11 No sufficient explanation was advanced before us to justify why the current or proposed pleadings were filed so close to the expiry of the limitation period and why no preliminary discovery had been sought to ascertain whether such a case, as is now sought to be made, of misfeasance in a public office was, in fact, one which could then have been brought.
12 Accordingly, there is no reason to think that his Honour erred in concluding that it was not appropriate to permit the current pleading to stand or the proposed amendment to be made in circumstances where the appellants were unable to identify any substantive material that would support the serious allegations that the respondents and proposed respondent individual officers of the Authority, had engaged in activities amounting to misfeasance of a public office.
13 It is important to bear in mind that in appeals of this kind, appellate courts exercise particular caution in considering whether or not they ought to interfere with discretionary exercises of a trial judge's or docket judge's discretions on matters of practice and procedure. The constraints have been stated by Sir Frederick Jordan CJ in his oft cited reasons in In Re Will of FB Gilbert (Dec'd) (1946) 46 SR (NSW) 318 at 323; in a passage approved by Gibbs CJ, Aickin, Wilson and Brennan JJ, in Adam P Brown Male Fashions Pty Limited v Philip Morris Inc (1981) 148 CLR 170 at 177. Sir Frederick Jordan said:
"... I am of opinion that ... there is a material difference between an exercise of discretion on a point of practice or procedure and an exercise of discretion which determines substantive rights. In the former class of case, if a tight rein were not kept upon interference with the orders of Judges of first instance, the result would be disastrous to the proper administration of justice. The disposal of cases could be delayed interminably, and costs heaped up indefinitely, if a litigant with a long purse or a litigious disposition could, at will, in effect transfer all exercises of discretion in interlocutory applications from a Judge in Chambers to a Court of Appeal."
14 In this case, the proposed amendment to the statement of claim was the seventh articulation of the appellants' desire to raise a case of misfeasance in a public office. Indeed, they sought to put before this Full Court what, we were told, was a further, and apparently their twelfth, attempt to plead the matters on which they seek to rely. We refused leave to rely on that last proposed pleading on the basis it had not been before the primary judge and was not relevant for the purposes of demonstrating any error by him in the exercise of his discretion.

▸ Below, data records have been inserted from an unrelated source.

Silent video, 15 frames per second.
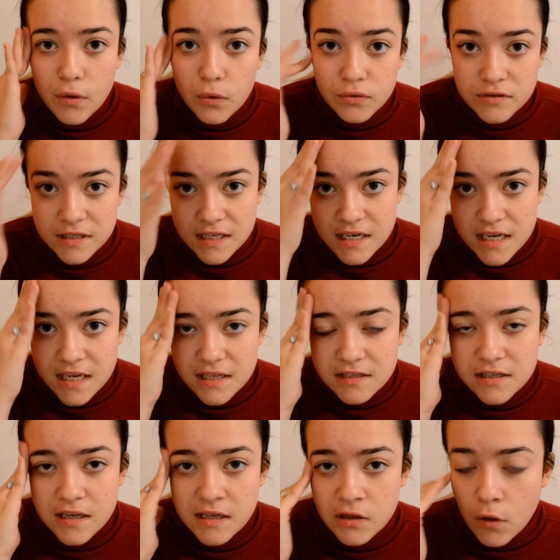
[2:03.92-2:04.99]
OCD,
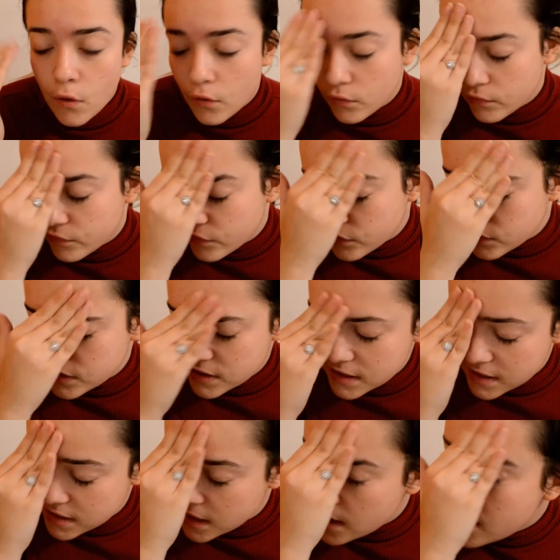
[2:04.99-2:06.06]
it's an All
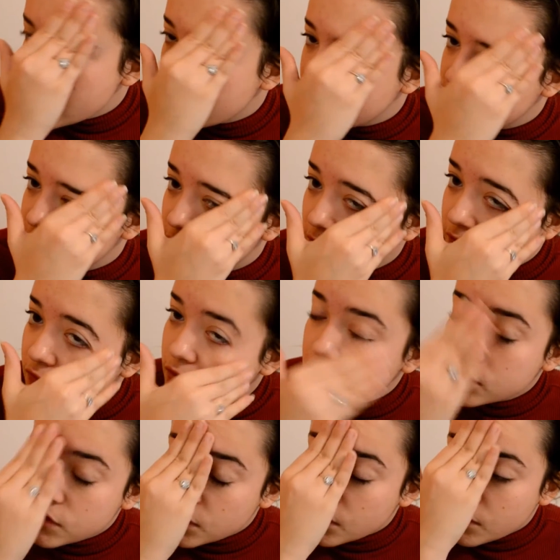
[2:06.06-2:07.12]
Voices novel,
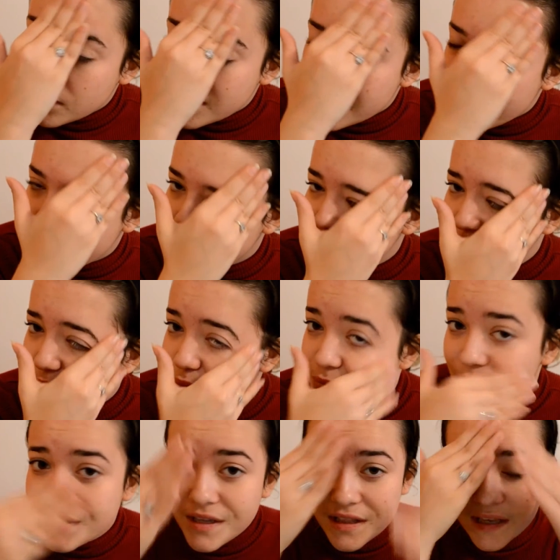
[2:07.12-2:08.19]
so yeah, it's
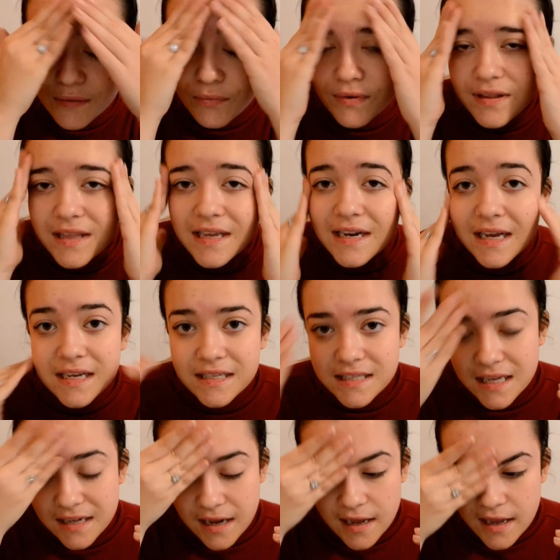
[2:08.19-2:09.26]
really nice,
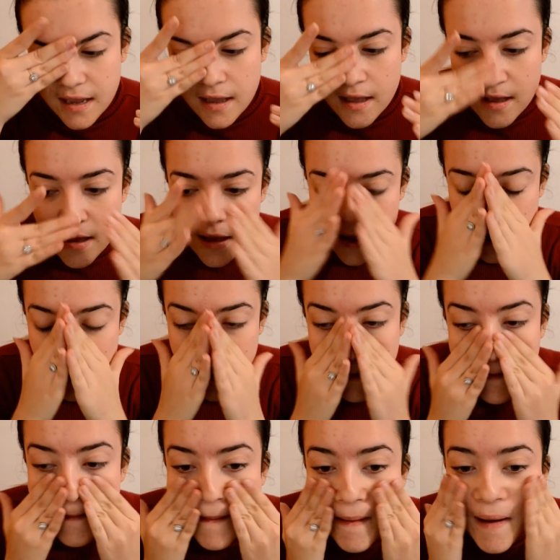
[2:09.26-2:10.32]
and I
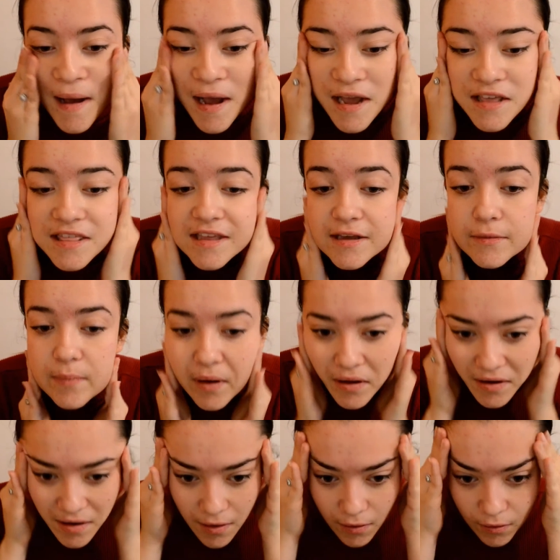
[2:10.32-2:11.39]
think
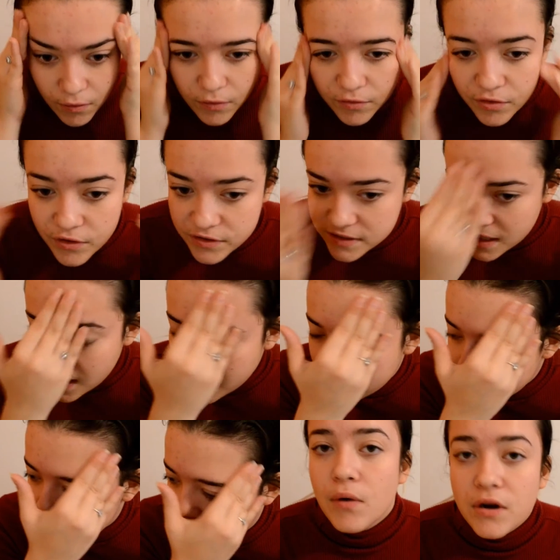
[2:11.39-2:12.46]
about it all the
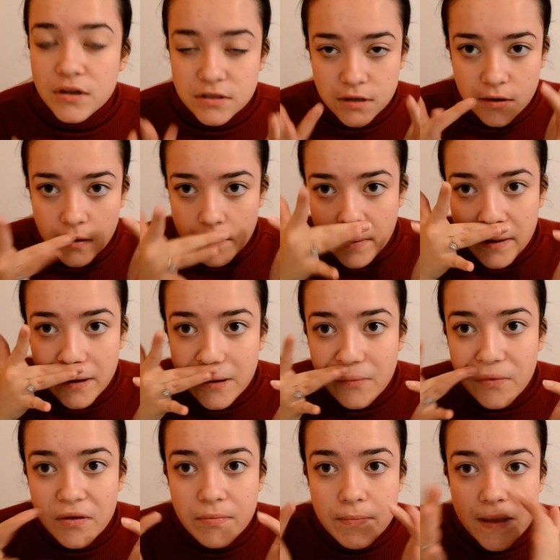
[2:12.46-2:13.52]
time, and I want to talk about it
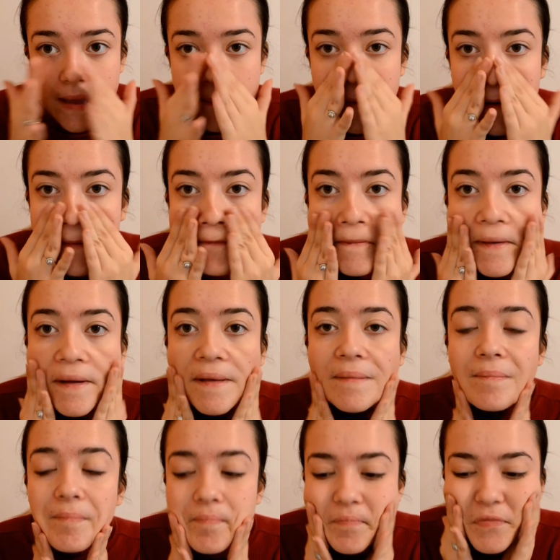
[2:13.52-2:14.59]
with people, but
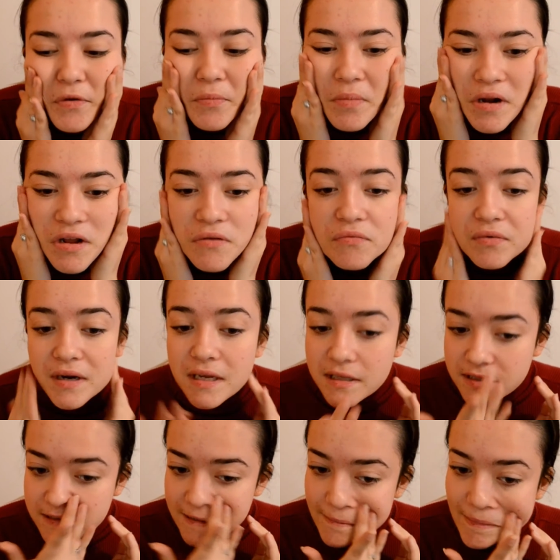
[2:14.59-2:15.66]
nobody
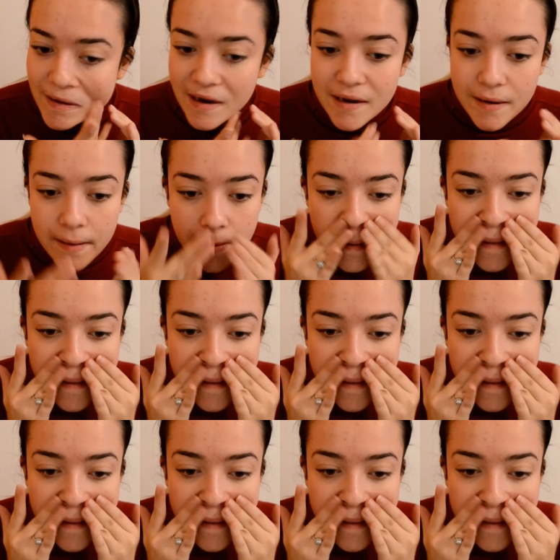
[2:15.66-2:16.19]
reads in my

15 Having considered carefully both his Honour's reasons and the written and oral submissions of the appellants that seek to identify error by his Honour such as would warrant the intervention of this Court, I am satisfied that his Honour came to a conclusion that was not only open to him but was correct. For these reasons, I would dismiss the appeal and order the appellants to pay the respondents' costs.
I certify that the preceding thirteen (13) numbered paragraphs are a true copy of the Reasons for Judgment herein of the Honourable Justice Rares.